Protein found in humans

X-linked retinitis pigmentosa GTPase regulator is a GTPase-binding protein that in humans is encoded by the RPGR gene. The gene is located on the X-chromosome and is commonly associated with X-linked retinitis pigmentosa (XLRP). In photoreceptor cells, RPGR is localized in the connecting cilium which connects the protein-synthesizing inner segment to the photosensitive outer segment and is involved in the modulation of cargo trafficked between the two segments.

== Function ==

This gene encodes a protein with a series of six RCC1-like domains (RLDs), characteristic of the highly conserved guanine nucleotide exchange factors. Mutations in this gene have been associated with X-linked retinitis pigmentosa (XLRP). Multiple alternatively spliced transcript variants that encode different isoforms of this gene have been reported, but the full-length natures of only some have been determined.

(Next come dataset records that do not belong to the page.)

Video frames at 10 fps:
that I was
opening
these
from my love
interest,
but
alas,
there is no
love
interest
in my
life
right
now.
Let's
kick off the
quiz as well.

The two major isoforms are RPGR^{const}, the default isoform, composed of exons 1-19, and RPGR^{ORF15} which retains part of intron 15 as the terminal exon. ORF15 is the terminal exon of RPGR^{ORF15} and is a mutational hotspot accounting for ~60% of RPGR patients with heterogeneous diseases ranging from XLRP to cone-rod degeneration and macular degeneration. Alternatively, the RPGR^{const} isoform contains a putative prenylation domain on its C-terminal end which is involved in posttranslational modification and allows membrane-association and protein trafficking. The C-terminal domain of the RPGR^{const} isoform contains a CTIL motif (812CTIL815) which recruits prenyl-binding protein PDE6D which then shuttles the protein to the connecting cilium.

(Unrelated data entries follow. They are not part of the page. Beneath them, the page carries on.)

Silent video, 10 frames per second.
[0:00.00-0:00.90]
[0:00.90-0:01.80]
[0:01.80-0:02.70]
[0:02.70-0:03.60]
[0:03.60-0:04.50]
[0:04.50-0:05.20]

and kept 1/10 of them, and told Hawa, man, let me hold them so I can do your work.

Photoreceptor cells contain an inner segment and an outer segment which are joined by a connecting cilium. Protein synthesis occurs exclusively in the inner segment and all proteins must be trafficked across the connecting cilium to the outer segment where the phototransduction cascade takes place. RPGR is primarily located in a protein complex in the connecting cilium and is involved in regulating the cargo that is trafficked from the inner segment to the outer segment.

== Interactions ==

Retinitis pigmentosa GTPase regulator has been shown to interact with PDE6D nephronophthisis (NPHP) proteins and RPGRIP1. Binding to PDE6D has been shown to ensure ciliary localization of the RPGR^{const} isoform. Additionally, the N-terminal of interacts with a PDE6D interacting protein, INPP5E (inositol polyphosphatase 5E). INPP5E has been shown to regulates phosphoinositide metabolism and may modulate the phosphoinositide content of photoreceptor cells.

RPGR has also been shown to preferentially interact with the GDP-bound form of the small GTPase RAB8A. RAB8A is involved in rhodopsin trafficking in primary cilia. The C-terminal domain of RPGR^{ORF15} has been shown to interact with whirlin, a ciliary protein that is mutated in Usher Syndrome. The RPGR^{ORF15} isoform has been shown to be glutamylated on its N-terminus by tubulin-tyrosine ligase-like 5 (TTLL5). It has also been shown that loss of TTLL5 mimics loss of RPGR in the mouse retina.